Our parent involvement in the garden has been growing rapidly! With the good weather (in between storms… gotta love LA weather!), parents are coming out more and more to plant and grow vegetables in the garden. And. We. LOVE. IT! Afterall, this is definitely their garden as well as the students’ garden too.

Moms harvesting peas

Fresh peas in a pod for our youngest students

The parental involvement lately has been so amazing. More and more parents are coming out and working on their own garden beds. It’s so exciting!


GSF just held its very first 24th Street Farmers Market!   Every week, students from 24th Street will harvest the abundance they created over the past year and help us distribute the bounty at our new farmers market table located in front of school.  This week, we packaged some beautiful mixed salad greens and swiss chard.   Several students also helped package and label the produce.  Parents will barter their time in the garden for fresh veggies every week!

Our ultimate goal is to make the 24th Street Farmers Market THE source of veggies for the parents and students of the community.  With such fancy packaging by the kids, we’ll be there in no time!

We had an amazing turn out on Saturday’s Work Day! The schools’ parents came out in huge numbers and brought along tons of students. It was a great time!

Every time I stop and look around, I’m always reminded by how much learning can go on outside of classrooms. The garden isn’t just a place for students to pull buffalo weeds. Rather, it’s a science lab, a nutritional lesson, a collaborative group project, an insect zoo, and so much more. Here are some of the pictures and some lessons:

Lesson #1: Sustainable foods 101.  Being able to pull up a radish, wipe down the soil, and start munching. It doesn’t get fresher than that.

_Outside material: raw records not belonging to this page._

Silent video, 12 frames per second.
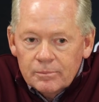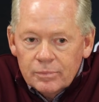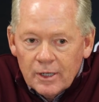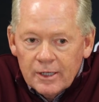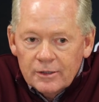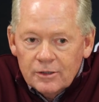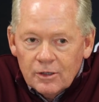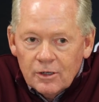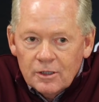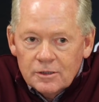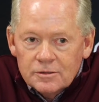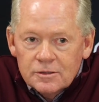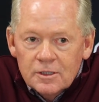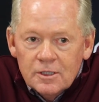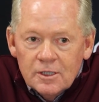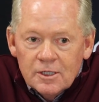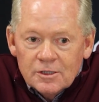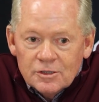prior to ours.
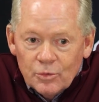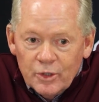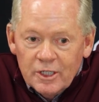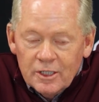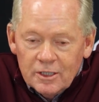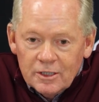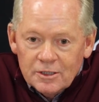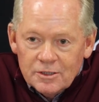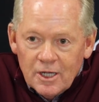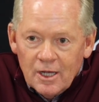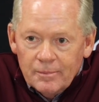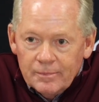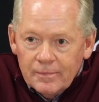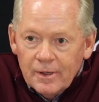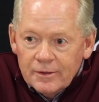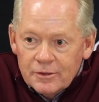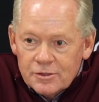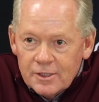So we did a good job
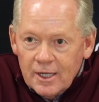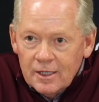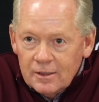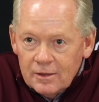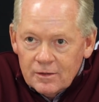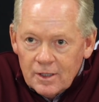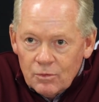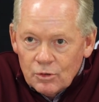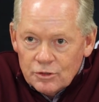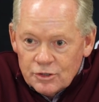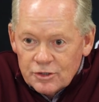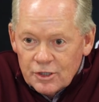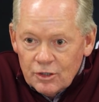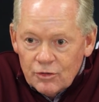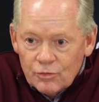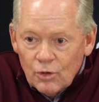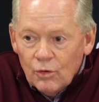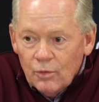understanding that they weren't just going
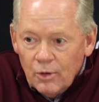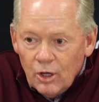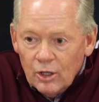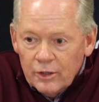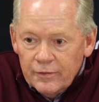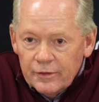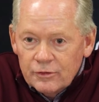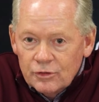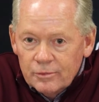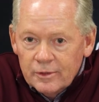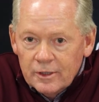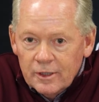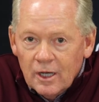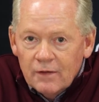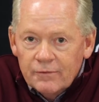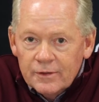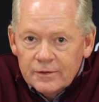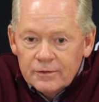to throw the ball in their two-minute
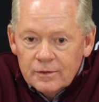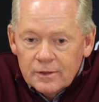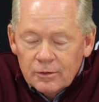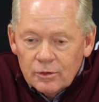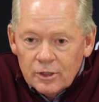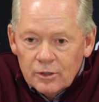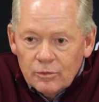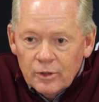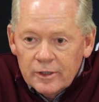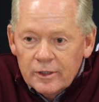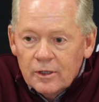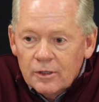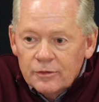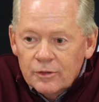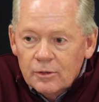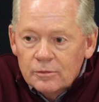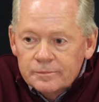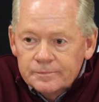offense, that they were going to run it
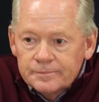also.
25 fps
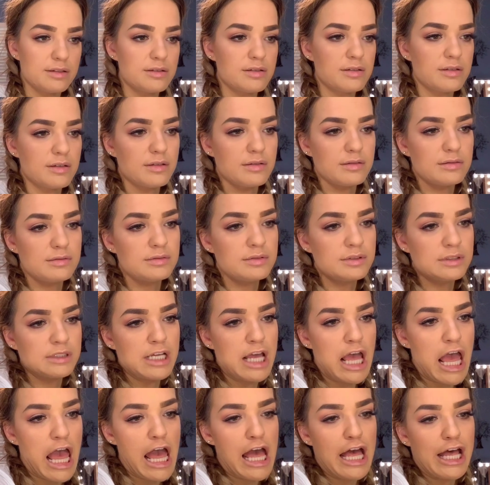So
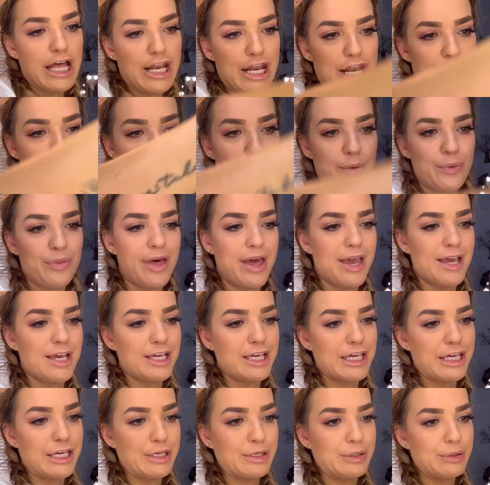no thank
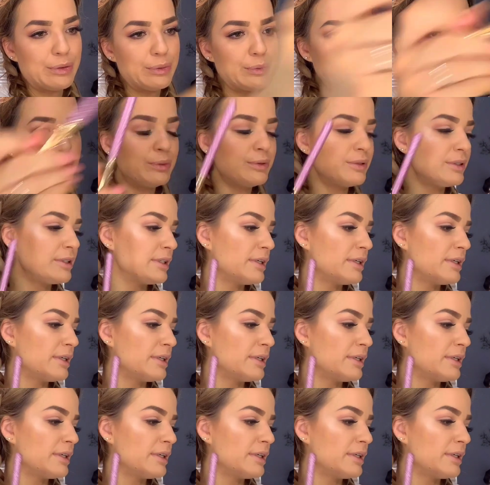you.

Lesson #2: Learning doesn’t always just take place in books and tests. It can happen kinesthetically. For example, while weeding isn’t the most glorious of tasks, students are still able to see, touch, and experience the different parts of the plants (ie: Weed) and understand that plants need different necessities to flourish. In this case, the students from our garden can always tell you that weed’s roots take up the water from neighboring plants and it’s leaves block the sunlight that it needs to survive.  I’m pretty sure that meets multiple CA standards.

Lesson #3: Experiential learning, students discuss the different aspects about edible vegetables and healthy eating. They learn nutritional science and health education. Pictures above, the students are helping Root Down Under prepare the afternoon meal. Would they have learned this better by memorizing it for a test? I think not.

Lesson #4: In case it’s not covered in the life science chapter, in the garden, students discover different organisms that help plant life grow. Sometimes, books can’t always include the wonderful surprises in the soil.

Lesson #5: When art education is replaced by testing, it’s not often students get do something simple like hold a paintbrush and work collaboratively together on a project. Painting the back of a tool shed doesn’t look like art, but it’s a starting point for students who rarely have a chance to be inspired by paint to dip their brushes into luscious pails of lime green acrylic paint.

Lesson #6: It takes a community to teach a child. It’s not just the responsibility of the teachers or the parents, but a whole village’s duty to educate a child. Luckily for us, LA’s such a huge community that our students get the support from all directions of the freeways, all cultures, and all walks of life. After all, that’s what makes LA great, right?

It’s amazing to watch the changes in the garden. It is becoming a wonderful space for the community to gather and educate. Thank you to all our volunteers!